## ASSIGNED TASK
All that should be output is the block of lines below from the line with "[00:50:34.13]" to the line with "[00:50:35.99]", both included, exactly as written.

=== Section Start ===

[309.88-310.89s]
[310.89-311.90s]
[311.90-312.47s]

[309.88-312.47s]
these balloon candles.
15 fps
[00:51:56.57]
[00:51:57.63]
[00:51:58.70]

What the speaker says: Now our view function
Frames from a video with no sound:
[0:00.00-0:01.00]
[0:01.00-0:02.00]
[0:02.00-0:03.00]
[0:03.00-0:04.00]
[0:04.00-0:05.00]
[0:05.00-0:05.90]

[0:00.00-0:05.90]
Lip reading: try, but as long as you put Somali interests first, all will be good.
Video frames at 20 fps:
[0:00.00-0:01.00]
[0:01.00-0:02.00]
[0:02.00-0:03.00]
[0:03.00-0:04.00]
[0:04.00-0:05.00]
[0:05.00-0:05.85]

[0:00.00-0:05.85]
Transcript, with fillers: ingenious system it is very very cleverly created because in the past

=== Section End ===
=== Section Start ===

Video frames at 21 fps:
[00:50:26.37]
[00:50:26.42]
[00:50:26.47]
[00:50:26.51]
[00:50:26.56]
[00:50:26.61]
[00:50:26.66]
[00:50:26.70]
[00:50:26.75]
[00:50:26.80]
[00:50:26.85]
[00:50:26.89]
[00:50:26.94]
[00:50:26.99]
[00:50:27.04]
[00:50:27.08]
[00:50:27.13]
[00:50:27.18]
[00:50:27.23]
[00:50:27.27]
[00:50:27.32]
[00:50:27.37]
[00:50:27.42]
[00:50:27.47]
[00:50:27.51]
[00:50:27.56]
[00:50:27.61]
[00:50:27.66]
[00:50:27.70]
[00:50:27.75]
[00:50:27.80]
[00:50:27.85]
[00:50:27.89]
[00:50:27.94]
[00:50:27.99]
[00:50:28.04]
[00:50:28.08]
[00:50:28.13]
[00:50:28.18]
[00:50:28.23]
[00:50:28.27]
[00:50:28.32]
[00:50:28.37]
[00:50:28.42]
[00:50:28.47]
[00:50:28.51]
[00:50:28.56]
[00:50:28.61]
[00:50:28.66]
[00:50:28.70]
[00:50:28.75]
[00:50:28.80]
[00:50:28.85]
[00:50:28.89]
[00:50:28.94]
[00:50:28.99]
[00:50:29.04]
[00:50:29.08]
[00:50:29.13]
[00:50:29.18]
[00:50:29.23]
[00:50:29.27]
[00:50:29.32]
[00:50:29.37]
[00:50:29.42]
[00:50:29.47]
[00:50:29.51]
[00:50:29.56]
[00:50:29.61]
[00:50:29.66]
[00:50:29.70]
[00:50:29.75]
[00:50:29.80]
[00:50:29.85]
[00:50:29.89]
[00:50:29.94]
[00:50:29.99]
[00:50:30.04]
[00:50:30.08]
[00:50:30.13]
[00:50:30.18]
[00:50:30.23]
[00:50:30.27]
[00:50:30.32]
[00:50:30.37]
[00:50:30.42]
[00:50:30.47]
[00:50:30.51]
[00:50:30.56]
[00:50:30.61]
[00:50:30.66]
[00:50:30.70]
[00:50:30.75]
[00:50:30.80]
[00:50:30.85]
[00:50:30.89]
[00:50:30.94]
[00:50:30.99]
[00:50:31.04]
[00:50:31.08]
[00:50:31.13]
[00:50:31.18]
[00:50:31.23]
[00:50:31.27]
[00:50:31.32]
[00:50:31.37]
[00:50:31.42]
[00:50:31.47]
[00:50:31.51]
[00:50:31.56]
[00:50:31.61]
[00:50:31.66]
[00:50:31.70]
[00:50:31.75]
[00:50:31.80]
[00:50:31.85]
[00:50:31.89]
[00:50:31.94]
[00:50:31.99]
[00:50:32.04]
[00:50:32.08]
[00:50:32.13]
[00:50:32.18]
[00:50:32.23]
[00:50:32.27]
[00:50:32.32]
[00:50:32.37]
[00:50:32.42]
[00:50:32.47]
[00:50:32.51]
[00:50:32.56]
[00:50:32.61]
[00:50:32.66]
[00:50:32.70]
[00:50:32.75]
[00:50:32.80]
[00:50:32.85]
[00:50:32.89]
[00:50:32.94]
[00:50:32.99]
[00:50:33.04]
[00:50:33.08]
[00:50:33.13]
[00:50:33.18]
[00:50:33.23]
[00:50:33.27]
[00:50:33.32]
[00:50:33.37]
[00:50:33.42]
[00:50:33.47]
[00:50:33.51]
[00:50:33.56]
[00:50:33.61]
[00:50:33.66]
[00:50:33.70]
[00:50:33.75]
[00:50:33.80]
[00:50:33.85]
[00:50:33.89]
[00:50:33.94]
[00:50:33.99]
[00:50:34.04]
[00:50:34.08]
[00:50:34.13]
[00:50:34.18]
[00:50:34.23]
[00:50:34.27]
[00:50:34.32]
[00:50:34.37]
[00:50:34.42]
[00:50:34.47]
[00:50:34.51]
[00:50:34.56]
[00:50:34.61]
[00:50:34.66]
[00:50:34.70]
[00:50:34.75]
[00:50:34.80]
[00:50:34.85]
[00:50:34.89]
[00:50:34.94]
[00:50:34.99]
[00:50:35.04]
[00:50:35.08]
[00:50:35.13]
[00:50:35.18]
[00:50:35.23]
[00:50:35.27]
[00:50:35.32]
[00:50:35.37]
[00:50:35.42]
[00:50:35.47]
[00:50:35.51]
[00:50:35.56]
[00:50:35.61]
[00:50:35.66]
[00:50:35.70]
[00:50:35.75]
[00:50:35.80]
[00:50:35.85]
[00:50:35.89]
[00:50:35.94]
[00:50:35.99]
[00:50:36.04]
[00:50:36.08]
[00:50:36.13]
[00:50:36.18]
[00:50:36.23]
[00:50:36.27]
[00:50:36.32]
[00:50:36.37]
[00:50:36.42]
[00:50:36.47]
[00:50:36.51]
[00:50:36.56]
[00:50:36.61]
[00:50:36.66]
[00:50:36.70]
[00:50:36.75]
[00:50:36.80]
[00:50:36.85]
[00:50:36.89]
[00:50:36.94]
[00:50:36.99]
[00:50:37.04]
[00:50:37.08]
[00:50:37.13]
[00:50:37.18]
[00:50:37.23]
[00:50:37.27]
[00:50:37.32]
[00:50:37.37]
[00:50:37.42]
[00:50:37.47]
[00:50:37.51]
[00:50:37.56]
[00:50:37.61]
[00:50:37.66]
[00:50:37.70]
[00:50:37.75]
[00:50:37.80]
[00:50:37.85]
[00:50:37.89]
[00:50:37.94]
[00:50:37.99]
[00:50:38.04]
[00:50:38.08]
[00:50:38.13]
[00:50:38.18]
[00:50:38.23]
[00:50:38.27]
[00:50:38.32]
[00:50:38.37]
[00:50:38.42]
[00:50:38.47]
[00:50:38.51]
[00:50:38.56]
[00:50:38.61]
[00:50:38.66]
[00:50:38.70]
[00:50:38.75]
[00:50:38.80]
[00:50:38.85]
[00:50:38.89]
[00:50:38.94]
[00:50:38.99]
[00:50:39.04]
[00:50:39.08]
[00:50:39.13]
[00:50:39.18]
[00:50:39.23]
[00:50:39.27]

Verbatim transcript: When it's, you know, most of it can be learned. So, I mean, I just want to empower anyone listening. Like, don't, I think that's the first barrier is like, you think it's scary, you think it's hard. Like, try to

=== Section End ===

## RESULT
[00:50:34.13]
[00:50:34.18]
[00:50:34.23]
[00:50:34.27]
[00:50:34.32]
[00:50:34.37]
[00:50:34.42]
[00:50:34.47]
[00:50:34.51]
[00:50:34.56]
[00:50:34.61]
[00:50:34.66]
[00:50:34.70]
[00:50:34.75]
[00:50:34.80]
[00:50:34.85]
[00:50:34.89]
[00:50:34.94]
[00:50:34.99]
[00:50:35.04]
[00:50:35.08]
[00:50:35.13]
[00:50:35.18]
[00:50:35.23]
[00:50:35.27]
[00:50:35.32]
[00:50:35.37]
[00:50:35.42]
[00:50:35.47]
[00:50:35.51]
[00:50:35.56]
[00:50:35.61]
[00:50:35.66]
[00:50:35.70]
[00:50:35.75]
[00:50:35.80]
[00:50:35.85]
[00:50:35.89]
[00:50:35.94]
[00:50:35.99]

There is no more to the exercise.